Si le bien-fondé du reconfinement décidé par le gouvernement sur notre territoire est encore sujet à caution, il est, à l’heure où nous rédigeons ces lignes, absolument certain que l’exercice de la chasse s’en trouve, lui, grandement affecté. Et pour cause : la cynégétique ne figurant pas dans la liste des activités ‘‘vitales’’ ou ‘‘essentielles’’ à notre pays, elle est, conséquemment à ces mesures exceptionnelles, tout simplement suspendue jusqu’à nouvel ordre, au moins jusqu’au premier décembre – ainsi, d’ailleurs, que le piégeage.

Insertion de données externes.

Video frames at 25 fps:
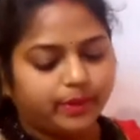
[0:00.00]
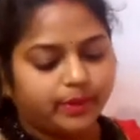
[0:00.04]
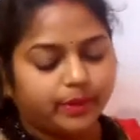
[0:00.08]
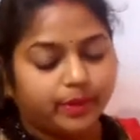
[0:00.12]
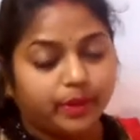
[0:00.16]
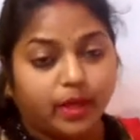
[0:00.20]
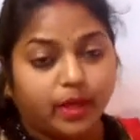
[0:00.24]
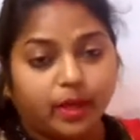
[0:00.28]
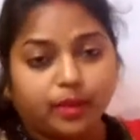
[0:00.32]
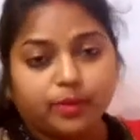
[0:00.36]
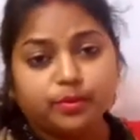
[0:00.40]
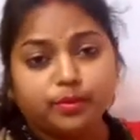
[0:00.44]

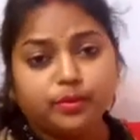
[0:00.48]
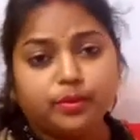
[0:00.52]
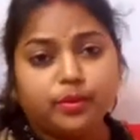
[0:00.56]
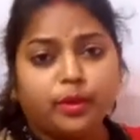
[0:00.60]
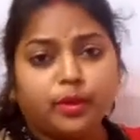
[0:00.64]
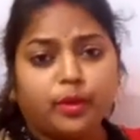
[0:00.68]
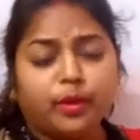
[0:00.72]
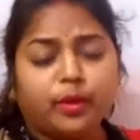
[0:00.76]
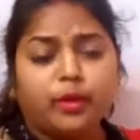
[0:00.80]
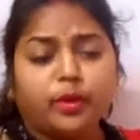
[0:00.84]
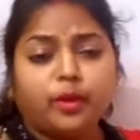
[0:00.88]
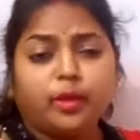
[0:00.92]
Now,
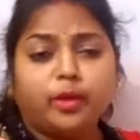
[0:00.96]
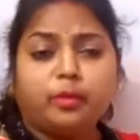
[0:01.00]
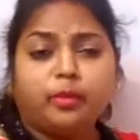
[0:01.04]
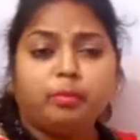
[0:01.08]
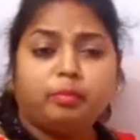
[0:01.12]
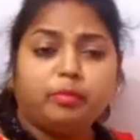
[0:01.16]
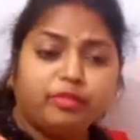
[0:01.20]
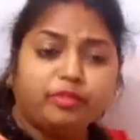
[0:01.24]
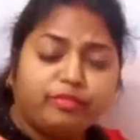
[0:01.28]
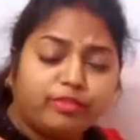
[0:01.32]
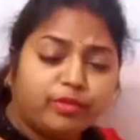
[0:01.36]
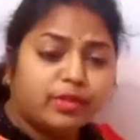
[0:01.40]

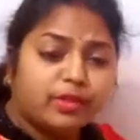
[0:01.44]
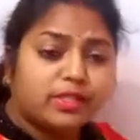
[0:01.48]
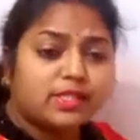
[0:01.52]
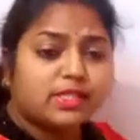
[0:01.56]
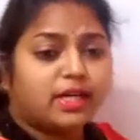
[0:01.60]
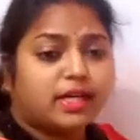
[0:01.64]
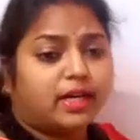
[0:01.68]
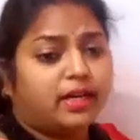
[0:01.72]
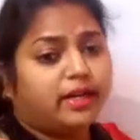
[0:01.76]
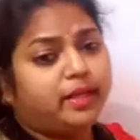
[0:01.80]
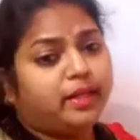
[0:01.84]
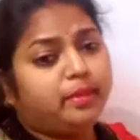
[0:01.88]
before
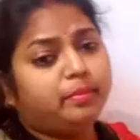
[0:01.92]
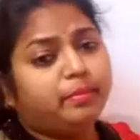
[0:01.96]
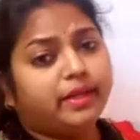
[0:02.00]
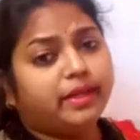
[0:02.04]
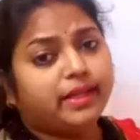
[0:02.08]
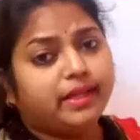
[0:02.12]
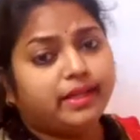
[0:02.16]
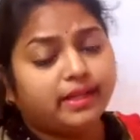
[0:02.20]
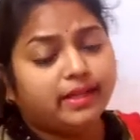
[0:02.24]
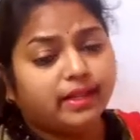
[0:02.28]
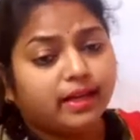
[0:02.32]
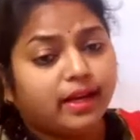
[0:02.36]
starting
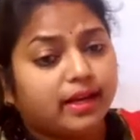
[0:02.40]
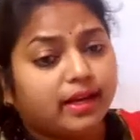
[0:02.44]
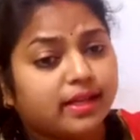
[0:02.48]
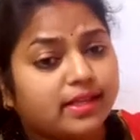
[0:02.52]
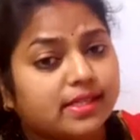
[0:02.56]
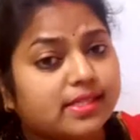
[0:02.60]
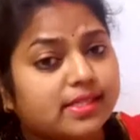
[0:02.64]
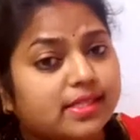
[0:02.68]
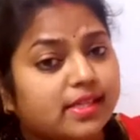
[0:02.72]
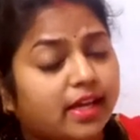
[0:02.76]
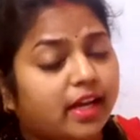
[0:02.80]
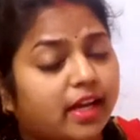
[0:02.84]
my
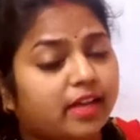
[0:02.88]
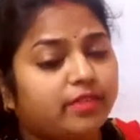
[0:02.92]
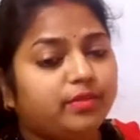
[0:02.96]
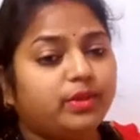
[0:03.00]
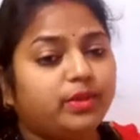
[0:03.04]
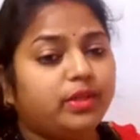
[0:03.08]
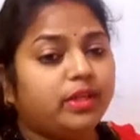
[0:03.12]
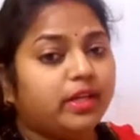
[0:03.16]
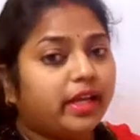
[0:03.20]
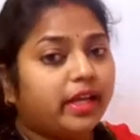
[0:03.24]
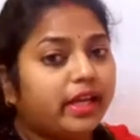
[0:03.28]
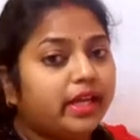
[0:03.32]
class, I
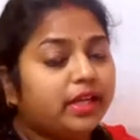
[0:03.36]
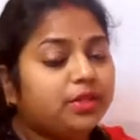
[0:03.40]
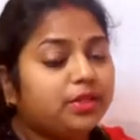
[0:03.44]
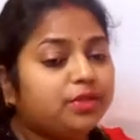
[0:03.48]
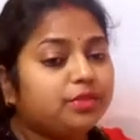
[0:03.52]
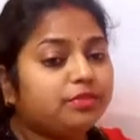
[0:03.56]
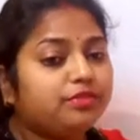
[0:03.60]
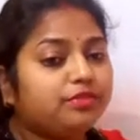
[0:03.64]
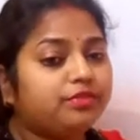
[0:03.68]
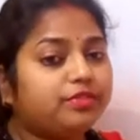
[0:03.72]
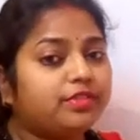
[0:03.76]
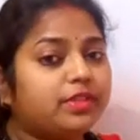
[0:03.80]
would like
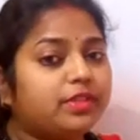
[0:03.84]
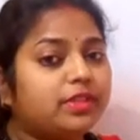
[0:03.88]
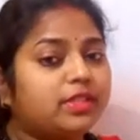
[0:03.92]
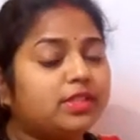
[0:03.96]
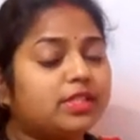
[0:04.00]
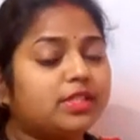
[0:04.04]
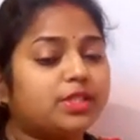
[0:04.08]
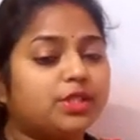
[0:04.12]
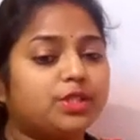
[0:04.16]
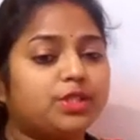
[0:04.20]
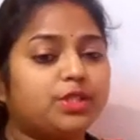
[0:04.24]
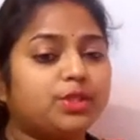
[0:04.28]
to
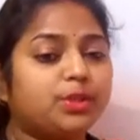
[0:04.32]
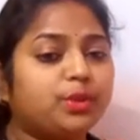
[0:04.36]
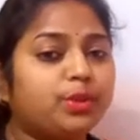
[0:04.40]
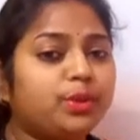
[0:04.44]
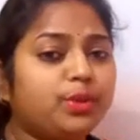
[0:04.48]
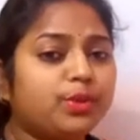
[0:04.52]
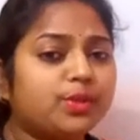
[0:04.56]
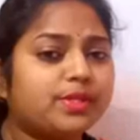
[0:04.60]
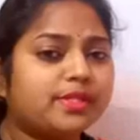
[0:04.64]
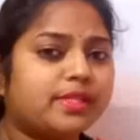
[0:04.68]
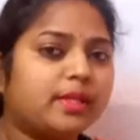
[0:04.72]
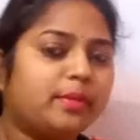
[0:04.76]
first show
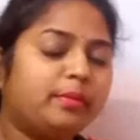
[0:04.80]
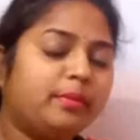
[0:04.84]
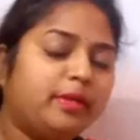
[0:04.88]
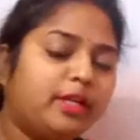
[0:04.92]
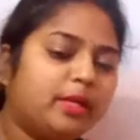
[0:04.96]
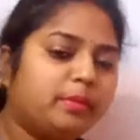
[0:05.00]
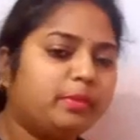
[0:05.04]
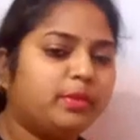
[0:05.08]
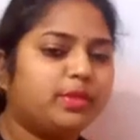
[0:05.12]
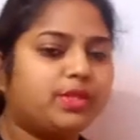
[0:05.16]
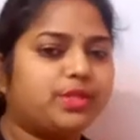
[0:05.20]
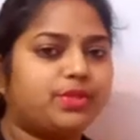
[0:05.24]
you some
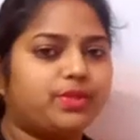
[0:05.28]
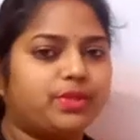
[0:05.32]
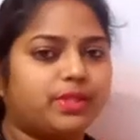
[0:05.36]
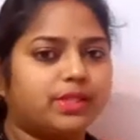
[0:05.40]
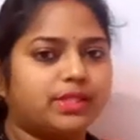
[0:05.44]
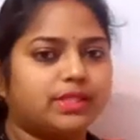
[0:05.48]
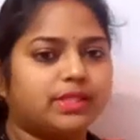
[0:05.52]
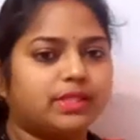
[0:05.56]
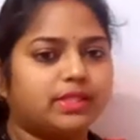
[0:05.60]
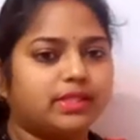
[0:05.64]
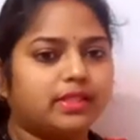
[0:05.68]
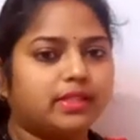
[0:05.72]

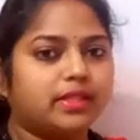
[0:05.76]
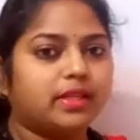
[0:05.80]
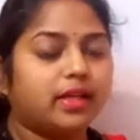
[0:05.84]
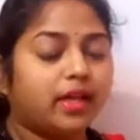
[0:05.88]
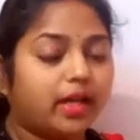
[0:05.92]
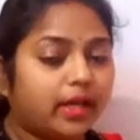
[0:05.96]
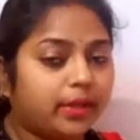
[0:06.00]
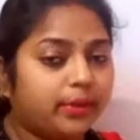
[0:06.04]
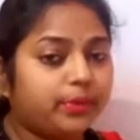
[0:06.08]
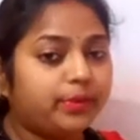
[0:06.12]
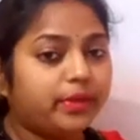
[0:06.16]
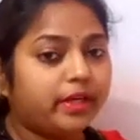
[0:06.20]
demonstration.
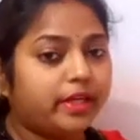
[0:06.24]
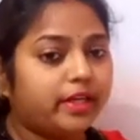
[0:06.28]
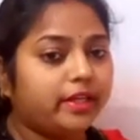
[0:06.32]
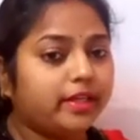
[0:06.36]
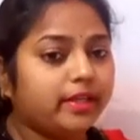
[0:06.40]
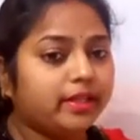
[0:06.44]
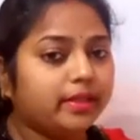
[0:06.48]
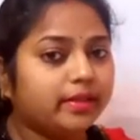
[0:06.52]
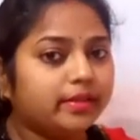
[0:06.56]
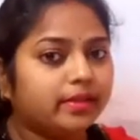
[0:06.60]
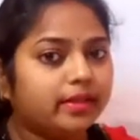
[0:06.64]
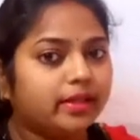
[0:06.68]
Are you
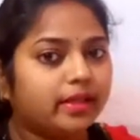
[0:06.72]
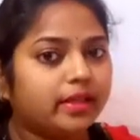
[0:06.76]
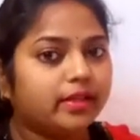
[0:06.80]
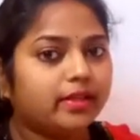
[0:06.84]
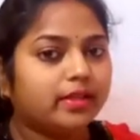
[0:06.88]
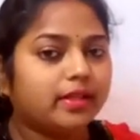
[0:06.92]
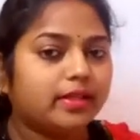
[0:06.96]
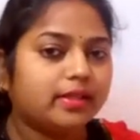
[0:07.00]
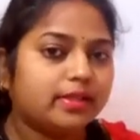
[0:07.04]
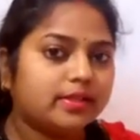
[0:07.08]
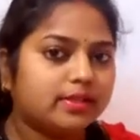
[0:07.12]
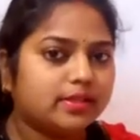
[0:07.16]
ready?
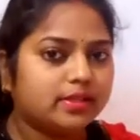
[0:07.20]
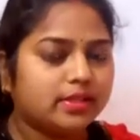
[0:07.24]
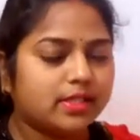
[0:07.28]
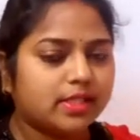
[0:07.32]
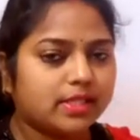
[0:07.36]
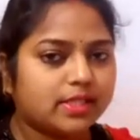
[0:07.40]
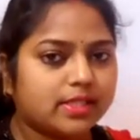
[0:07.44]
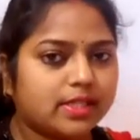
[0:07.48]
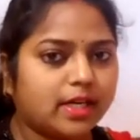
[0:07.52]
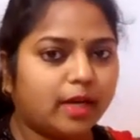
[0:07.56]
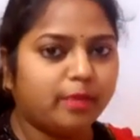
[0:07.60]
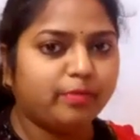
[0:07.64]

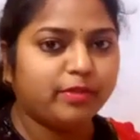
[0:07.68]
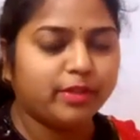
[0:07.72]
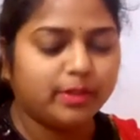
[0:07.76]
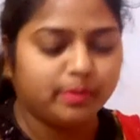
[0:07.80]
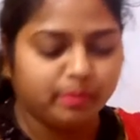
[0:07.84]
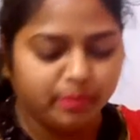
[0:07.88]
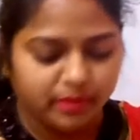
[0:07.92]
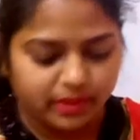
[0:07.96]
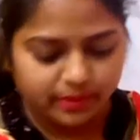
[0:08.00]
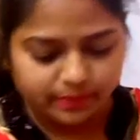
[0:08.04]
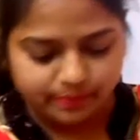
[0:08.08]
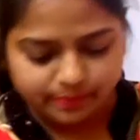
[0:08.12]
Just come
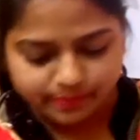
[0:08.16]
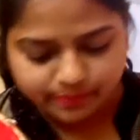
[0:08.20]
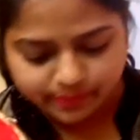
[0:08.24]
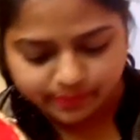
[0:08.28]
with me.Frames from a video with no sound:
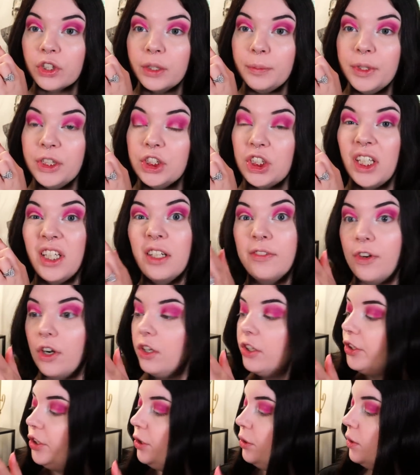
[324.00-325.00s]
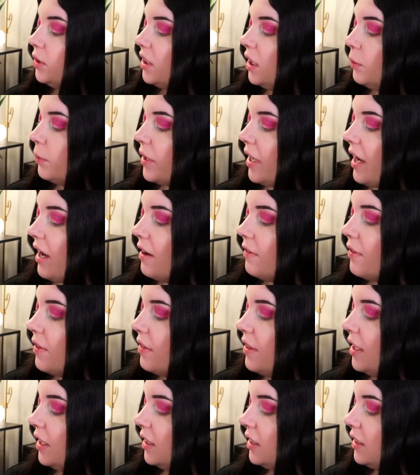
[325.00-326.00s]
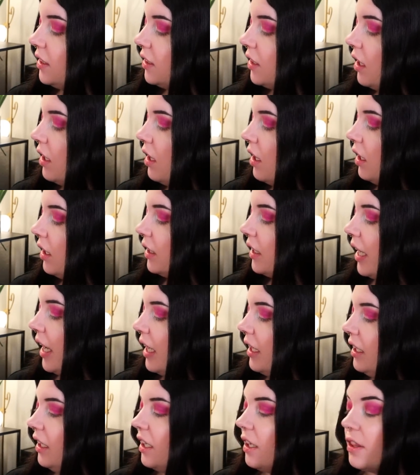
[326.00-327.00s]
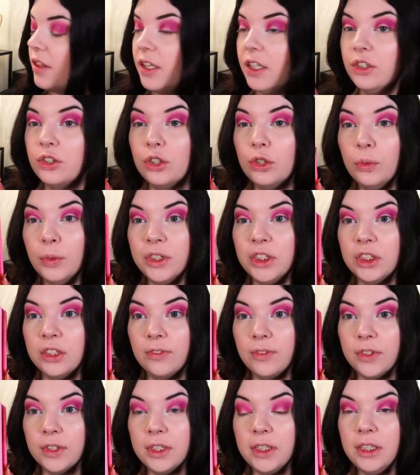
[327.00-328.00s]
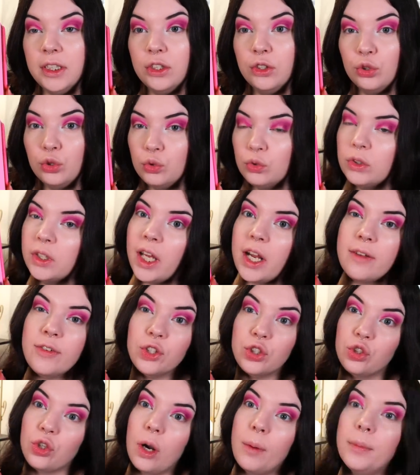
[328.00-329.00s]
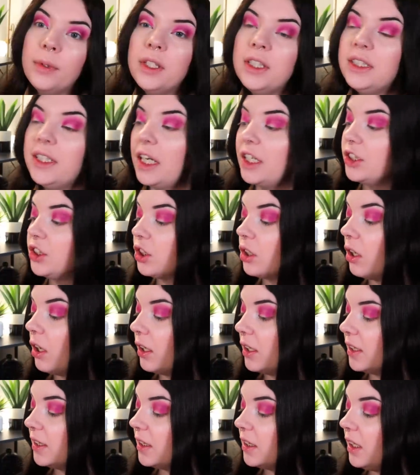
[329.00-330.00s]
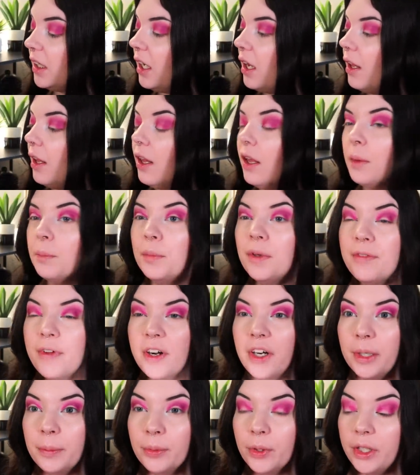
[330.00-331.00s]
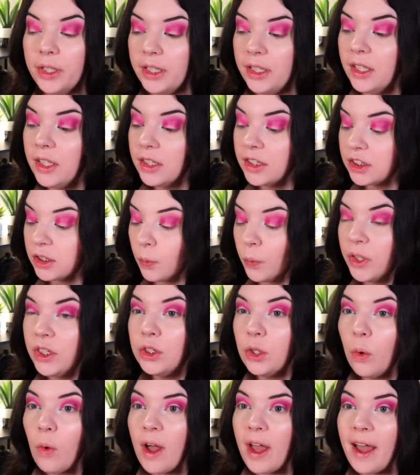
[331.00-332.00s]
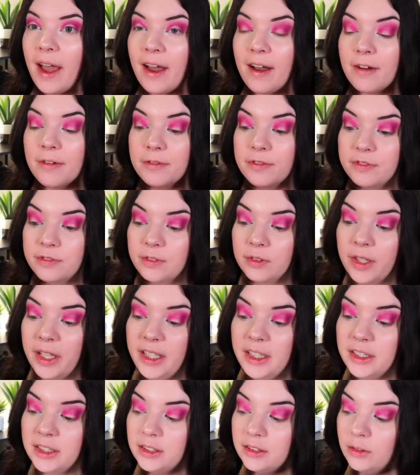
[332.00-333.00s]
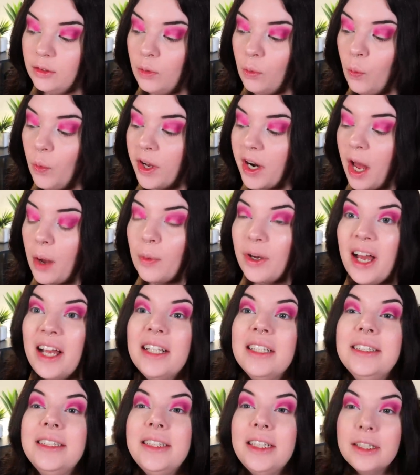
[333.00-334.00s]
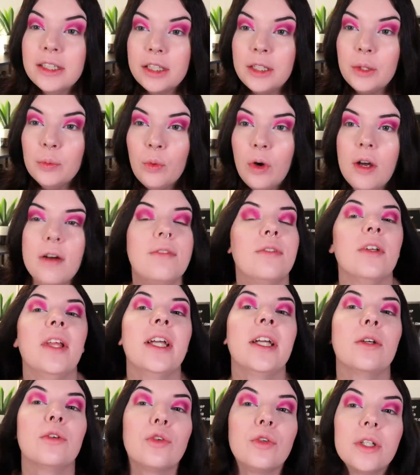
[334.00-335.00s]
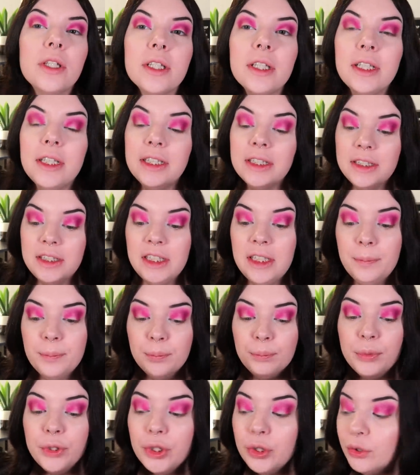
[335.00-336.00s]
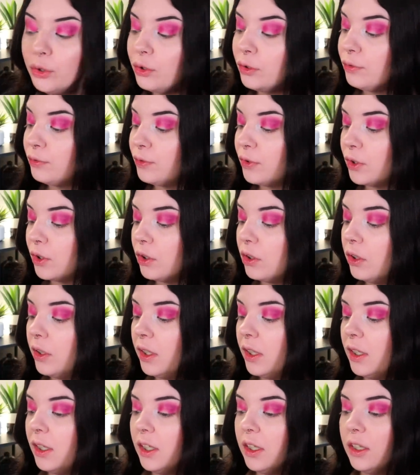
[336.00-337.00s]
creamy shade that I've already used, and we have this Candy Cathedral, which is a really kind of a crumbly texture, honestly, but very pretty. So we don't have, like, what I would ideally want for, like, a really deep, beautiful,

Naturellement, on peut le regretter, car enfin nombre de modes de chasse pourraient perdurer, sous certaines conditions, sans que les risques de contamination n’en soient accrus. Mais ce qui paraît le plus embarrassant dans cette affaire, ce sont les décisions touchant les probables dérogations à la suspension en question. Car, après de longues discussions entre les représentants de la chasse française et les autorités, il est maintenant acquis que nous nous orientons vers la possibilité que seule la chasse des animaux susceptibles de causer des dégâts aux cultures soit maintenue (en clair, les sangliers) – selon les territoires, et sous réserve de validation préfectorale. Une orientation qui n’est pas sans conséquences.
Ce faisant, en effet, le monde cynégétique assume aux yeux du grand public d’être réduit à une fonction : celle de remplir, comme d’aucuns s’en sont réjouis, une ‘‘mission d’intérêt général’’. Si divers dans ce qui les anime, les chasseurs accepteront-ils vraiment sans sourciller de n’être rien d’autre que des régulateurs d’espèces surreprésentées – du sanglier, en particulier ? N’aurait-il pas été plus profitable, sinon plus judicieux, d’opposer une fin de non-recevoir à cette cote mal taillée qui contribue d’ores et déjà à diviser les adeptes de saint Hubert, et de voir là, au contraire, l’opportunité de montrer que nous n’avons pas vocation à être les « pompiers de service » de la faune sauvage, selon l’expression de Willy Schraen, Président FNC lui-même ? Ce confinement nous donnait pourtant une véritable occasion de redire que la chasse est d’abord une passion, que l’on chasse pour chasser, avant que de chasser selon une logique comptable.
La chasse ‘‘utile’’ ou ‘‘utilitaire’’ – argument ultime pour trop de nemrods ! – finira par être remise en cause par nos détracteurs, exactement comme l’est le piégeage, qui ne se justifie que par la nécessité de réguler. D’ailleurs, nombre d’associations antichasse l’ont compris, qui exigent que soient retirées des espèces chassables toutes celles dont il n’est a priori pas indispensable d’ajuster les populations – une idée qui pénètre de plus en plus les consciences de nos contemporains, chez celles et ceux qui méconnaissent la chasse ! Quid alors de la bécasse, du gibier d’eau, du faisan ou de la perdrix – d’autant plus d’élevage, pour ces derniers ? Quid des animaux chassés à courre, dont le nombre peut difficilement être considéré comme décisif dans le cadre d’une pratique centrée sur la régulation ?
Ces dérogations, si pragmatiques se veulent-elles en apparence, préparent les mentalités pour que ne subsiste plus en France qu’une chasse de protection des cultures et des biens, c’est-à-dire une chasse restreinte dans sa nature profonde. De là à épouser les contours d’une gestion à la genevoise, il n’y a en réalité qu’un pas – que les circonstances actuelles et ce type de décisions nous invitent à franchir. Rappelons que, jusqu’au 13 octobre dernier, un projet d’arrêté relatif au piégeage du sanglier – sur lequel les préfets pourraient s’appuyer pour limiter la présence de Sus Scrofa – a été mis en consultation publique…
Entendons-nous bien : il ne s’agit pas du tout là de tenter de jeter le discrédit sur la pratique de la battue de grands animaux par exemple, sur l’efficacité et même la légitimité du tir d’approche ou d’affût, sur le rôle que les chasseurs ont aussi à jouer dans le bon état de santé – notamment numérique – de certaines espèces, etc. Tout cela relève pour nous de l’évidence. Ce qui est à craindre, en revanche, c’est l’idée que la chasse 'fonction' fasse définitivement disparaître la chasse 'passion'. Or, les dérogations actuellement envisagées – qui excluent toute chasse ‘‘non utile’’ – y contribuent clairement. Cela ressemble fort à une erreur stratégique sur le court terme, doublée d’un manque de lucidité sur le long terme.